Your task:
Since the pictures are not wanted, reproduce only the rest of the records, exactly as given.

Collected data

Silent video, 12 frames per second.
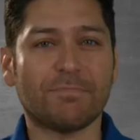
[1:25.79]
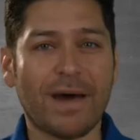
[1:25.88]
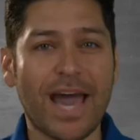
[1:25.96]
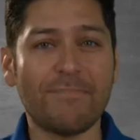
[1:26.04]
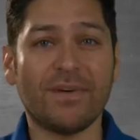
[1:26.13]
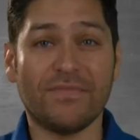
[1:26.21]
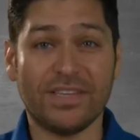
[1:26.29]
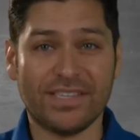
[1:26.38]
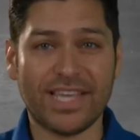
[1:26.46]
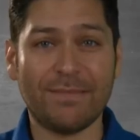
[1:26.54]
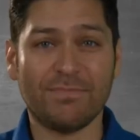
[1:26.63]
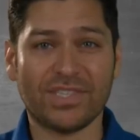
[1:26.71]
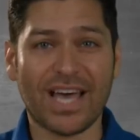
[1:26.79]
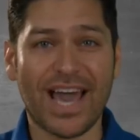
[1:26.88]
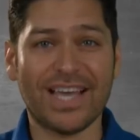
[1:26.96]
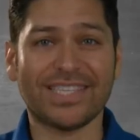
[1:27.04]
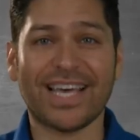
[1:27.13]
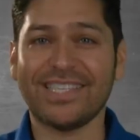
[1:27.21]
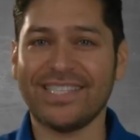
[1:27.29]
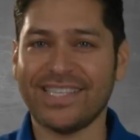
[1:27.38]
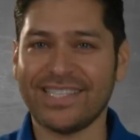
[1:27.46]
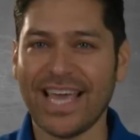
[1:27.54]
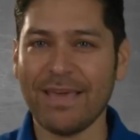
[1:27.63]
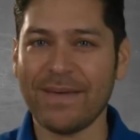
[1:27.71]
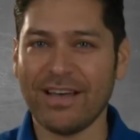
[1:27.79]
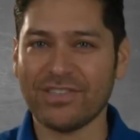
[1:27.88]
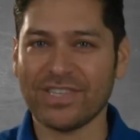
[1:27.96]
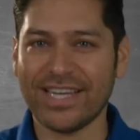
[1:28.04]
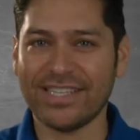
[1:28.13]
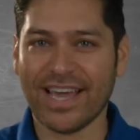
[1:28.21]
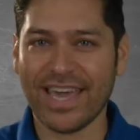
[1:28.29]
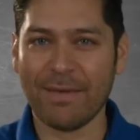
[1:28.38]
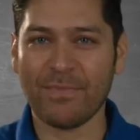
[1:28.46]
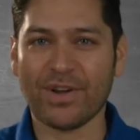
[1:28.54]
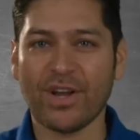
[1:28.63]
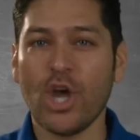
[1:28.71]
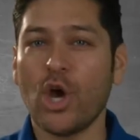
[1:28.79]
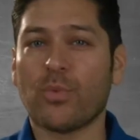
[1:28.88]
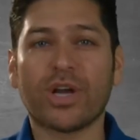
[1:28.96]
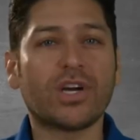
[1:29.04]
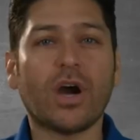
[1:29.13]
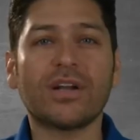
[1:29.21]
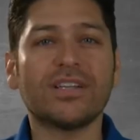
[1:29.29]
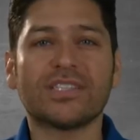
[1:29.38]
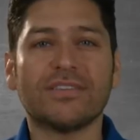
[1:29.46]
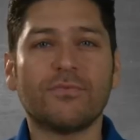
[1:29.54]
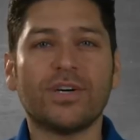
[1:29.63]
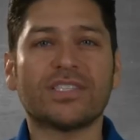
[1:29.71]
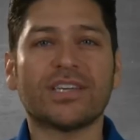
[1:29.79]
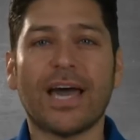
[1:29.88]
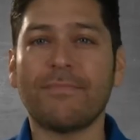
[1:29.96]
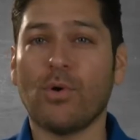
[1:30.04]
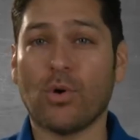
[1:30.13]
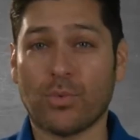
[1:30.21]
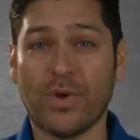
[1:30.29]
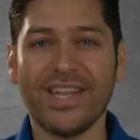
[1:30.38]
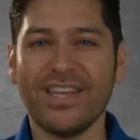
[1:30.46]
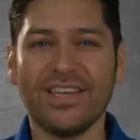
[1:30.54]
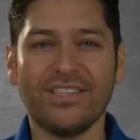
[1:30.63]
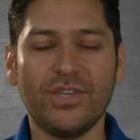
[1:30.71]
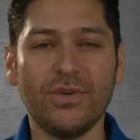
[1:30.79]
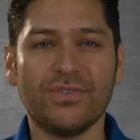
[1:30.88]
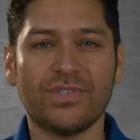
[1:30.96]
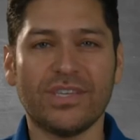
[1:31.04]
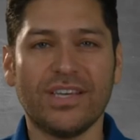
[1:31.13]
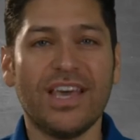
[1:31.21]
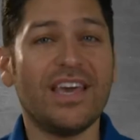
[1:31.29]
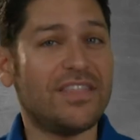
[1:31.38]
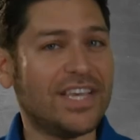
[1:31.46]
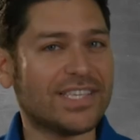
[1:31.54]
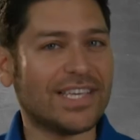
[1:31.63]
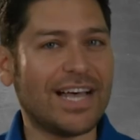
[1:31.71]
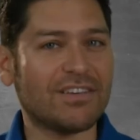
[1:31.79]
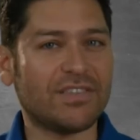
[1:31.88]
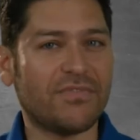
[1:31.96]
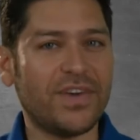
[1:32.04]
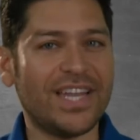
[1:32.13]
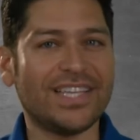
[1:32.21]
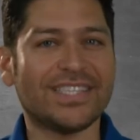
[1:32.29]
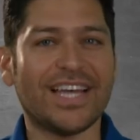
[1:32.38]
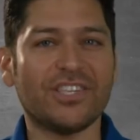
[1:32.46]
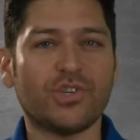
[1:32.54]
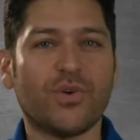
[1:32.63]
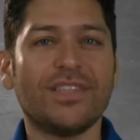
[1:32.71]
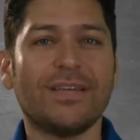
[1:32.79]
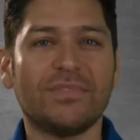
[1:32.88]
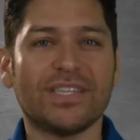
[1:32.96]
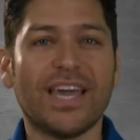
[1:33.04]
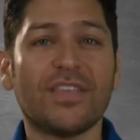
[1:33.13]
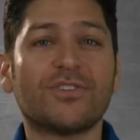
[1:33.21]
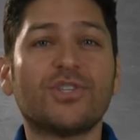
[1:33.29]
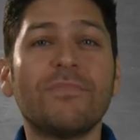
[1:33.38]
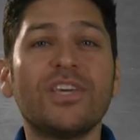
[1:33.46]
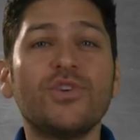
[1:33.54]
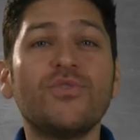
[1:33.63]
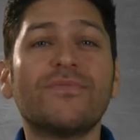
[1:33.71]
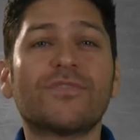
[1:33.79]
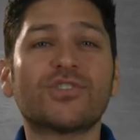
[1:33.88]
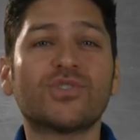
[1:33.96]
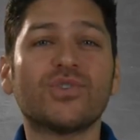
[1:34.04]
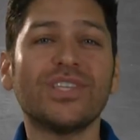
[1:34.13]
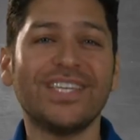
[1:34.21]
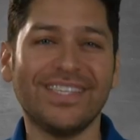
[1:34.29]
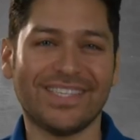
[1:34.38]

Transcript: pipe of the same size has the same outside diameter regardless of what type or rating is used. This allows the fittings that join them together to be universal in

Task output:
Silent video, 12 frames per second.
[1:25.79]
[1:25.88]
[1:25.96]
[1:26.04]
[1:26.13]
[1:26.21]
[1:26.29]
[1:26.38]
[1:26.46]
[1:26.54]
[1:26.63]
[1:26.71]
[1:26.79]
[1:26.88]
[1:26.96]
[1:27.04]
[1:27.13]
[1:27.21]
[1:27.29]
[1:27.38]
[1:27.46]
[1:27.54]
[1:27.63]
[1:27.71]
[1:27.79]
[1:27.88]
[1:27.96]
[1:28.04]
[1:28.13]
[1:28.21]
[1:28.29]
[1:28.38]
[1:28.46]
[1:28.54]
[1:28.63]
[1:28.71]
[1:28.79]
[1:28.88]
[1:28.96]
[1:29.04]
[1:29.13]
[1:29.21]
[1:29.29]
[1:29.38]
[1:29.46]
[1:29.54]
[1:29.63]
[1:29.71]
[1:29.79]
[1:29.88]
[1:29.96]
[1:30.04]
[1:30.13]
[1:30.21]
[1:30.29]
[1:30.38]
[1:30.46]
[1:30.54]
[1:30.63]
[1:30.71]
[1:30.79]
[1:30.88]
[1:30.96]
[1:31.04]
[1:31.13]
[1:31.21]
[1:31.29]
[1:31.38]
[1:31.46]
[1:31.54]
[1:31.63]
[1:31.71]
[1:31.79]
[1:31.88]
[1:31.96]
[1:32.04]
[1:32.13]
[1:32.21]
[1:32.29]
[1:32.38]
[1:32.46]
[1:32.54]
[1:32.63]
[1:32.71]
[1:32.79]
[1:32.88]
[1:32.96]
[1:33.04]
[1:33.13]
[1:33.21]
[1:33.29]
[1:33.38]
[1:33.46]
[1:33.54]
[1:33.63]
[1:33.71]
[1:33.79]
[1:33.88]
[1:33.96]
[1:34.04]
[1:34.13]
[1:34.21]
[1:34.29]
[1:34.38]

Transcript: pipe of the same size has the same outside diameter regardless of what type or rating is used. This allows the fittings that join them together to be universal in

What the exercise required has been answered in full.